Medicare Advantage plans are offered through private insurers, so the costs associated with them can vary significantly. Some companies offer zero-premium plans, which do not have a monthly fee. However, these plans still come with some out-of-pocket expenses, such as co-pays and deductibles. People who have a zero-premium plan also generally have to pay their own Medicare Part B premium.
Medicare Advantage plans are an optional alternative to Original Medicare. These plans are offered by private health insurance companies and often come with additional coverage not offered by Original Medicare, such as vision, dental and prescription drug coverage. The downside is that they typically only cover services provided by in-network doctors, while Original Medicare can be used at any hospital or provider in the United States that accepts Medicare. Some may also have additional restrictions, such as requiring a referral from a primary care physician for some types of services.

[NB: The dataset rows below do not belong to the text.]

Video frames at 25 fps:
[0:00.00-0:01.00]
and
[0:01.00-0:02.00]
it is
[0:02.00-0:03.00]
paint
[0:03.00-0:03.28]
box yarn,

Whether Medicare Advantage plans are less expensive than Original Medicare depends on many factors. Original Medicare typically only covers about 80% of most health care and hospital services, so it can be more affordable for seniors who are generally healthy. However, basic Medicare does not offer prescription drug coverage, so seniors who need expensive medications also need to purchase Medicare Part D coverage. There is no out-of-pocket maximum for Original Medicare, which means seniors who have expensive medical needs may wind up paying significant amounts of money if they don’t purchase additional Medigap insurance.

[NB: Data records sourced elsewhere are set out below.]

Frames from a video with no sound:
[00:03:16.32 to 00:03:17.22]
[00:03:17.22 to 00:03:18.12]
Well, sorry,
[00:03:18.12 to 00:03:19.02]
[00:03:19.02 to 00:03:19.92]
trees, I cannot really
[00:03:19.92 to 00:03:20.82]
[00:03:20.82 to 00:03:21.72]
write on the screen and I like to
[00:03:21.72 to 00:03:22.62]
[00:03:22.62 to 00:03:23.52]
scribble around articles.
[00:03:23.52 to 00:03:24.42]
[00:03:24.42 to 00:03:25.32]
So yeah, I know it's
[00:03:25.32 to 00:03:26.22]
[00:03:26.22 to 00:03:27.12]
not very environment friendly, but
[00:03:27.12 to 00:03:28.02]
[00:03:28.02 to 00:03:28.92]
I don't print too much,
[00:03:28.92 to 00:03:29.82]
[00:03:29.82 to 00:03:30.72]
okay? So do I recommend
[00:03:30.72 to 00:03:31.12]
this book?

Medicare Advantage plans also come with out-of-pocket expenses, but there is a cap on how much seniors can be expected to pay in a calendar year. This can make them a more affordable choice for seniors who need regular medical care or specialized treatment. Zero-premium plans can also help cut down on overall costs to consumers, especially if the plan includes supplemental coverage not offered by Original Medicare.
Seniors who choose Original Medicare or a Medicare Advantage plan are not locked into that choice forever. If they decide that a different plan fits their budget and needs better, they can add or drop a Medicare Advantage plan. Seniors can also switch to different Medicare Advantage plans.
For the most part, this can only be done during the general enrollment period, which lasts from October 15 to December 7 each year. Certain qualifying life events may allow seniors to switch or change their Medicare plans at other times as well.